Over 65,000 people have successfully undergone this procedure from 1995, according to the latest information from the Latvian Naturalisation Board. But several international bodies, including the EU, have expressed their concern over this slow process.

Many ethnic Russians do not apply for Latvian citizenship or cannot speak the country’s only state language, Latvian. As a result they are excluded from voting in municipal and general elections, as well as referendums and European Parliament elections.

A problem

This could become a problem when Latvia officially joins the EU, said Alvaro Gil-Robles, Human Rights Commissioner of the Council of Europe during his visit to Riga on 8 October.
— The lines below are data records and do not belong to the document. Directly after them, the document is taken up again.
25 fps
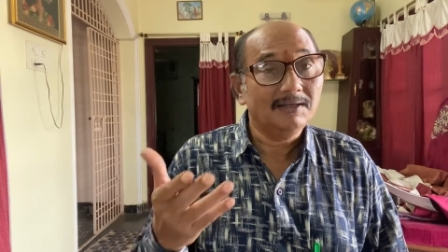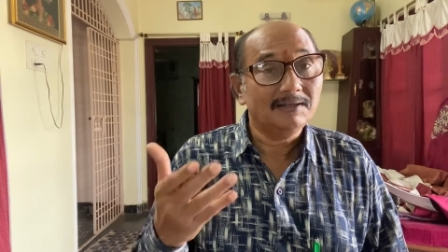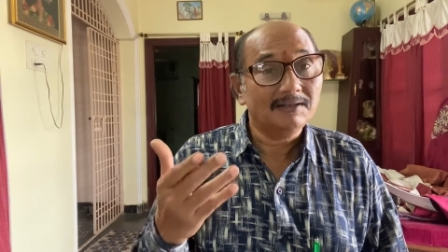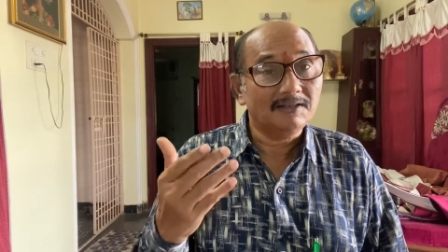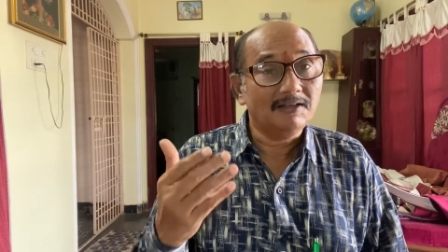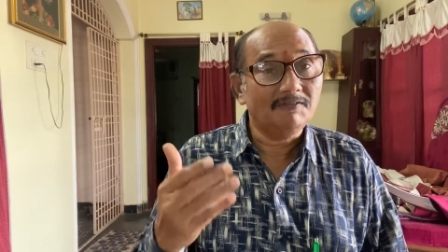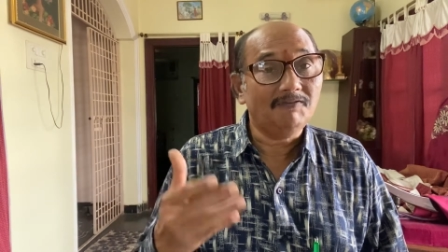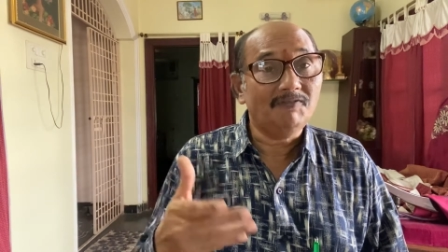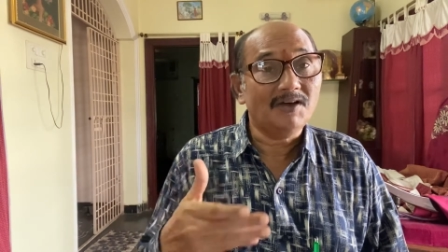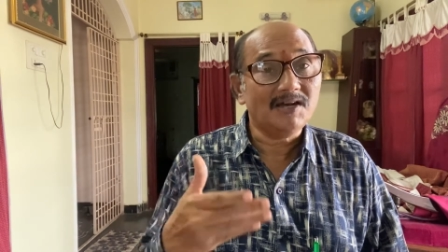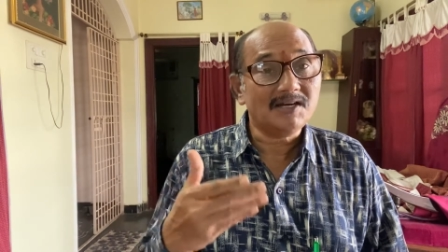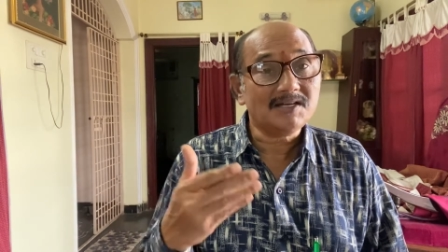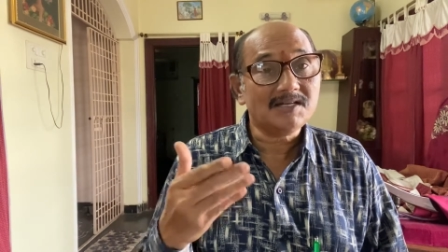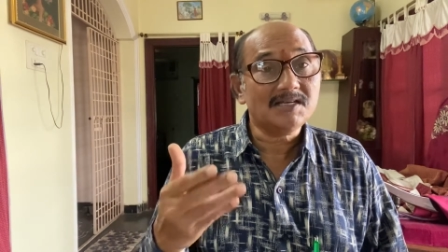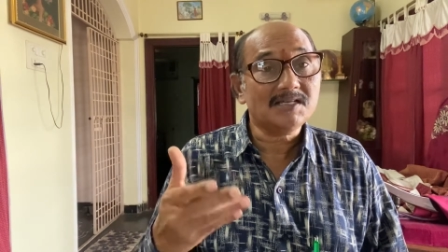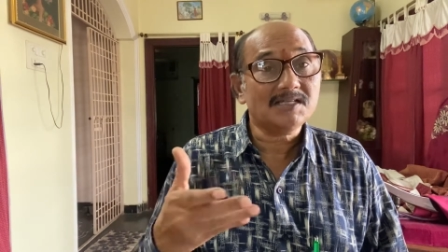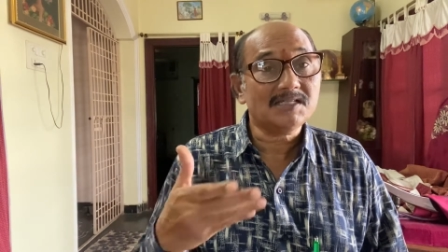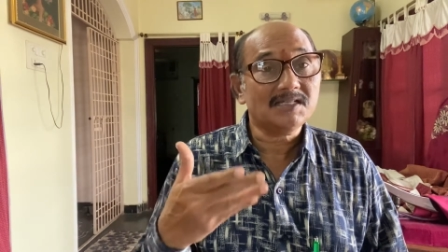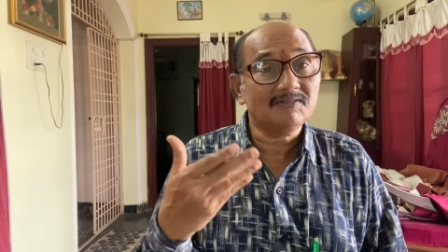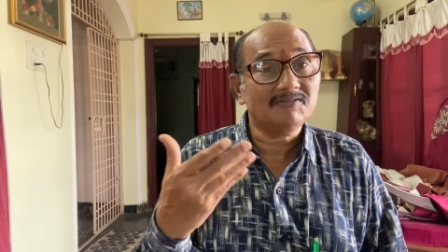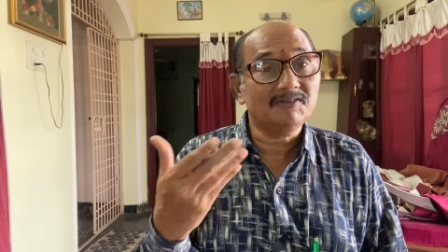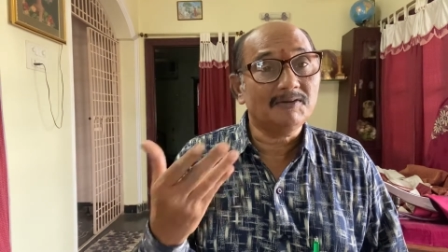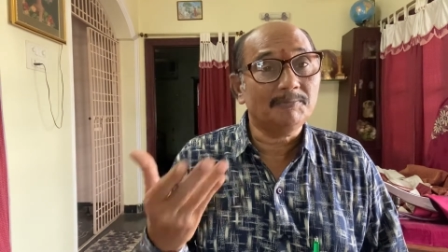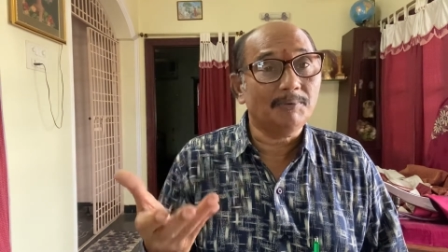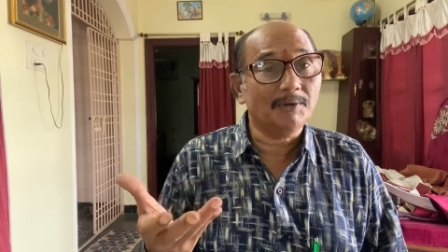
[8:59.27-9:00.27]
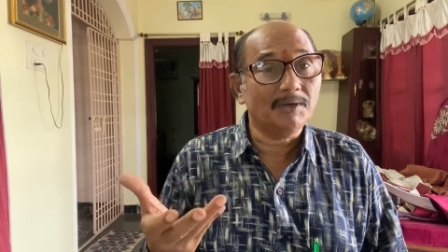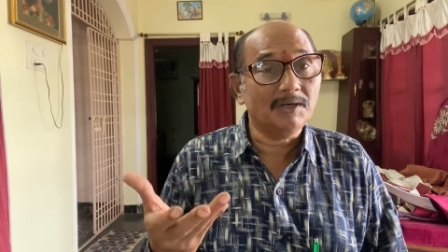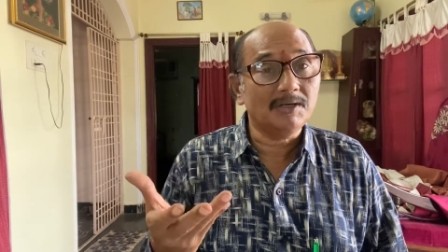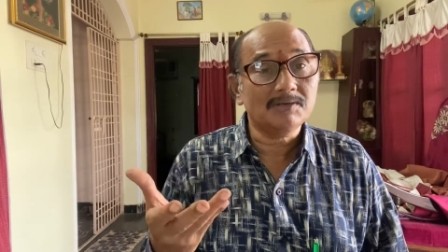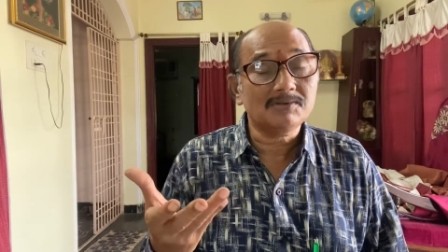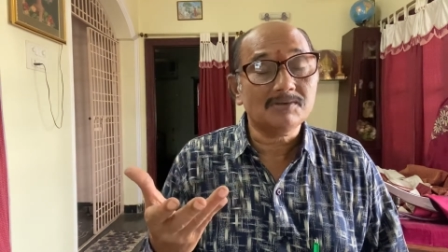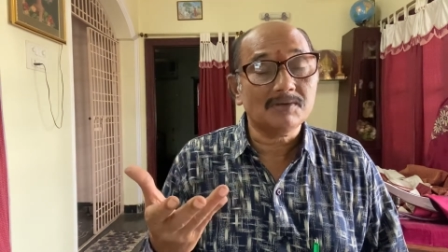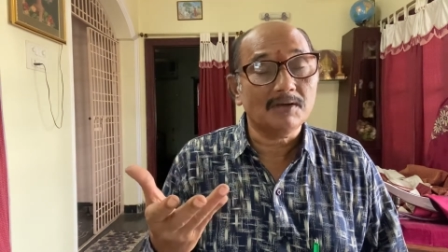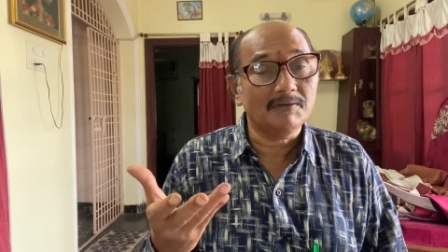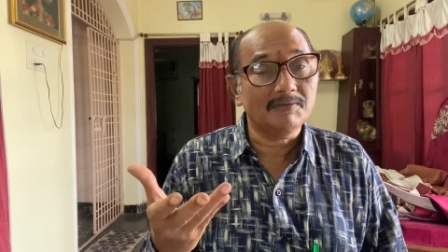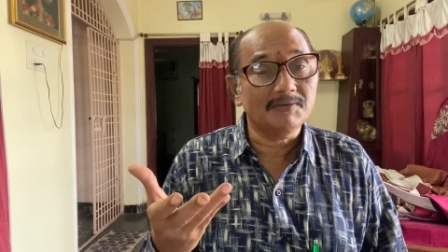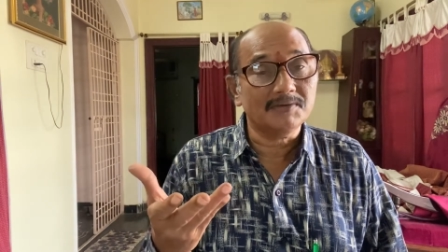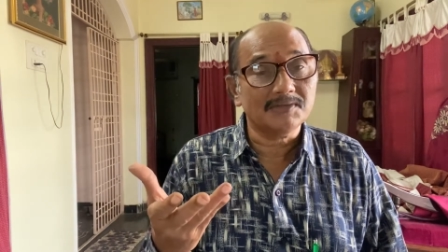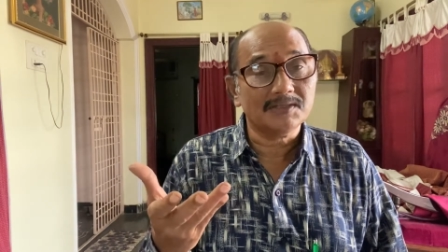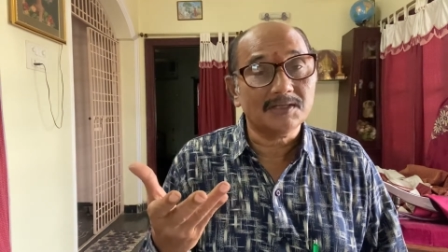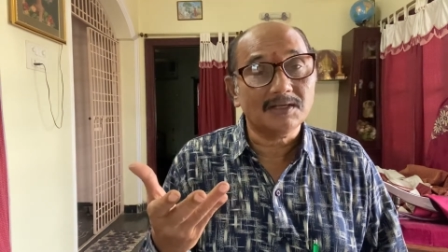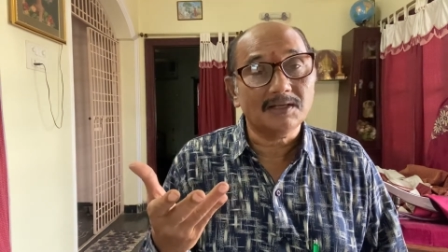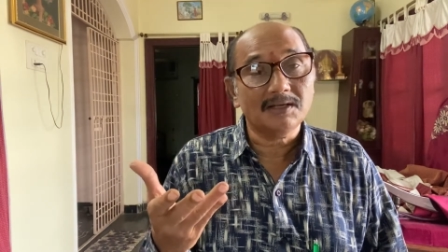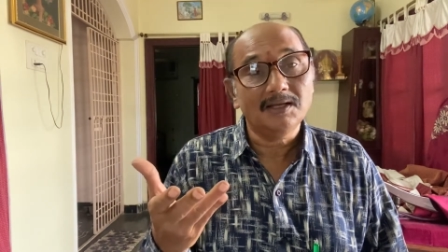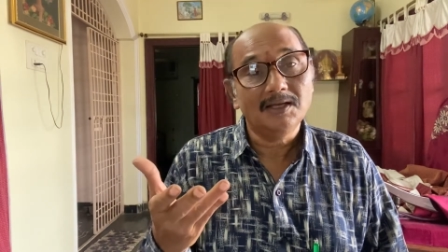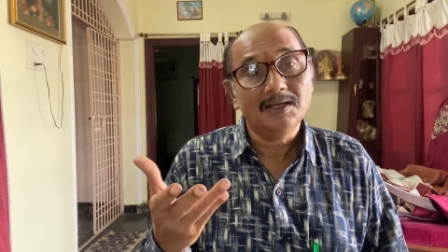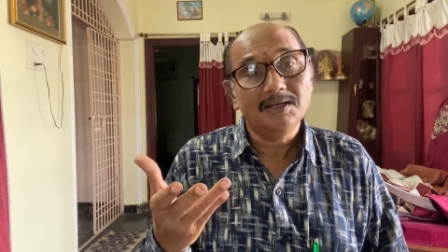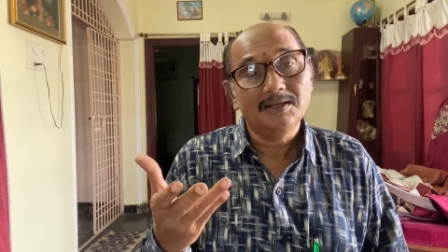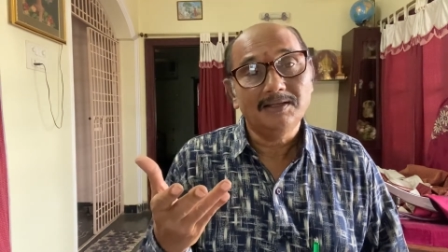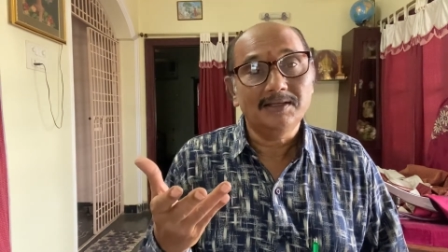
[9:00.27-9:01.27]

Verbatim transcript: the functions of a police officer,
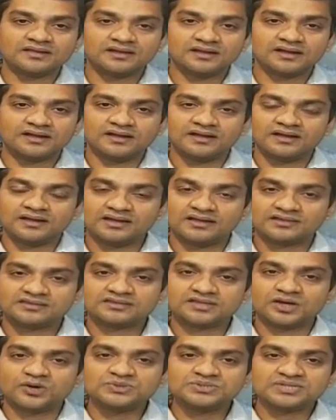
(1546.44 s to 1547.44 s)

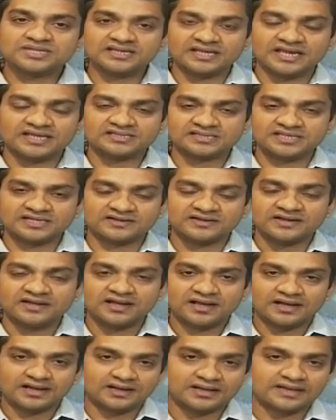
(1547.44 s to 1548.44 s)
1000 hectare
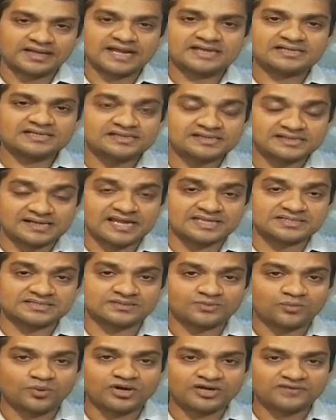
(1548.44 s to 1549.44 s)
cattle ranch,
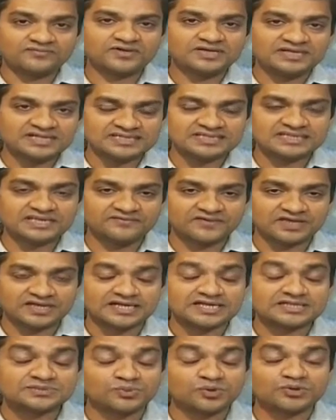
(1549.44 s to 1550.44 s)
whatever it is giving,
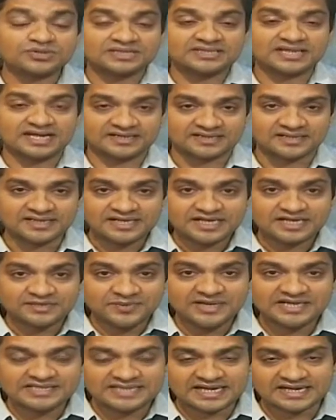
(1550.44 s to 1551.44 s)
it is more than that. It
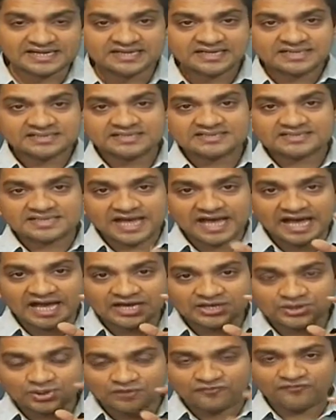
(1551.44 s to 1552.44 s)
means that this
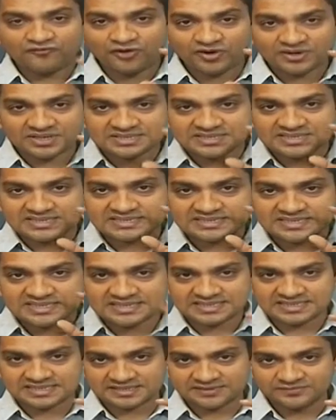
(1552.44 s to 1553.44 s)
agroforestry
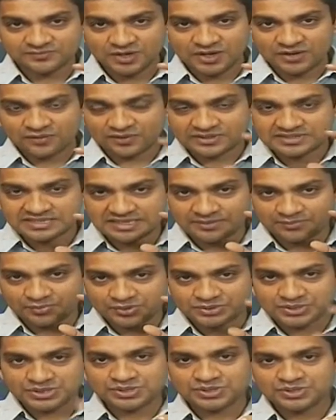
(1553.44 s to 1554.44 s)
system was in a
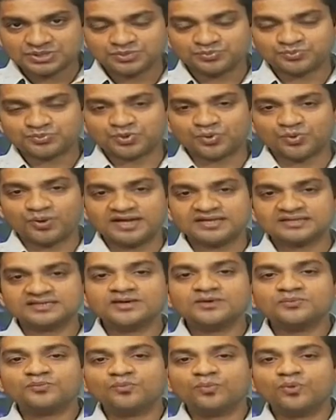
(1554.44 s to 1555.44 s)
position to provide
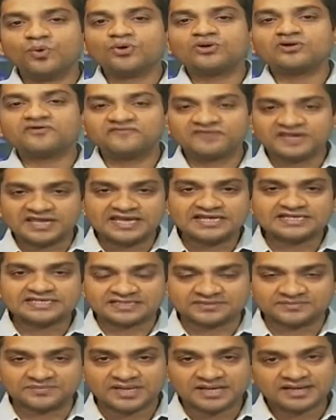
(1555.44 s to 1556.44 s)
more of
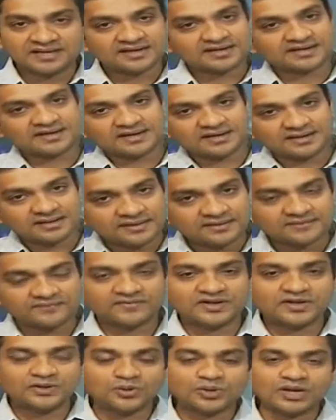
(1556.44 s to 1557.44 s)
income
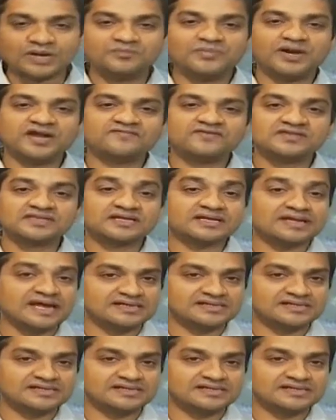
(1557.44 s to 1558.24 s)
when you compare with the cattle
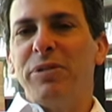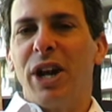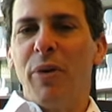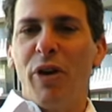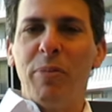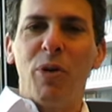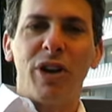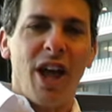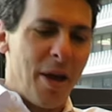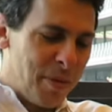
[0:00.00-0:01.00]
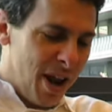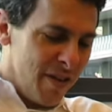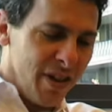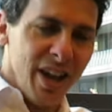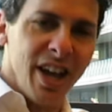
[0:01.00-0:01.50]
I'm sorry we don't have more time, but I
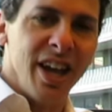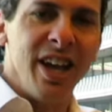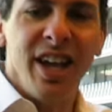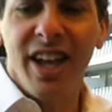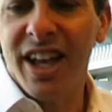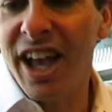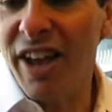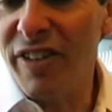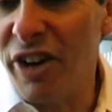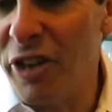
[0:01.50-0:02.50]
have a uh, sure. I have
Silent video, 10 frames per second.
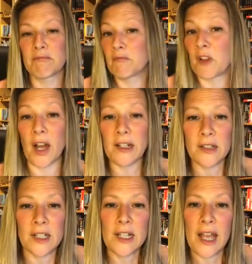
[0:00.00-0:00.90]
fine.
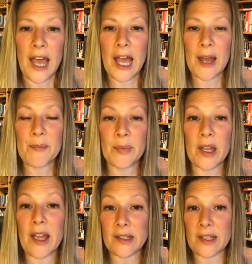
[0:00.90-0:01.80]
But
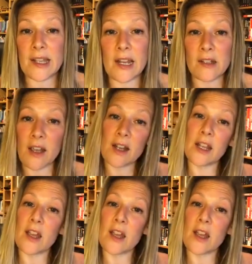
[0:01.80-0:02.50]
as I said earlier,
Mr Gil-Robles recommended making naturalisation exams easier and consider giving non-citizens the right to participate in municipal elections.

These people live and work here, they pay taxes, so they should gain some responsibility in the decision-making process, he said.

Mr Gil-Robles stressed that it was the practice in many EU countries to allow non-nationals residing in the country to take part in municipal elections.

Following these statements, the Latvian government once again repeated the official position that in order to fully participate in the country’s political life, non-citizens are urged to pass the naturalisation exams and become citizens.

If non-citizens had the right to vote in local elections, they would lose a great deal of motivation to become Latvian citizens, the argument goes.

The right to participate in municipal elections would slow down the naturalisation process, Latvian Social integration minister Nils Muiznieks said on 8 October.

A fair referendum?

In the meantime, Latvia’s non-citizens can look forward to a gloomy future because they will not be able to fully enjoy the benefits of Latvia’s EU membership.

They also did not express their opinion on Latvia’s bid to join the EU in the membership referendum on 20 September.

This led to heavy criticism from some marginal political parties that traditionally promote the interests of the biggest national minority (ethnic Russians) in Latvia. The most influential of them is Latvia’s Socialist Party that has 5 seats in the 100-seat parliament - the Latvian Saeima.

Shortly after the referendum votes were counted, the Latvian Socialist Party leader Alfreds Rubiks announced that he will appeal the result before the Constitutional Court because non-citizens were excluded from the electoral process.

His party would first turn to the Constitutional Court and then to the European Court of Human Rights in Strasbourg, Mr Rubiks said.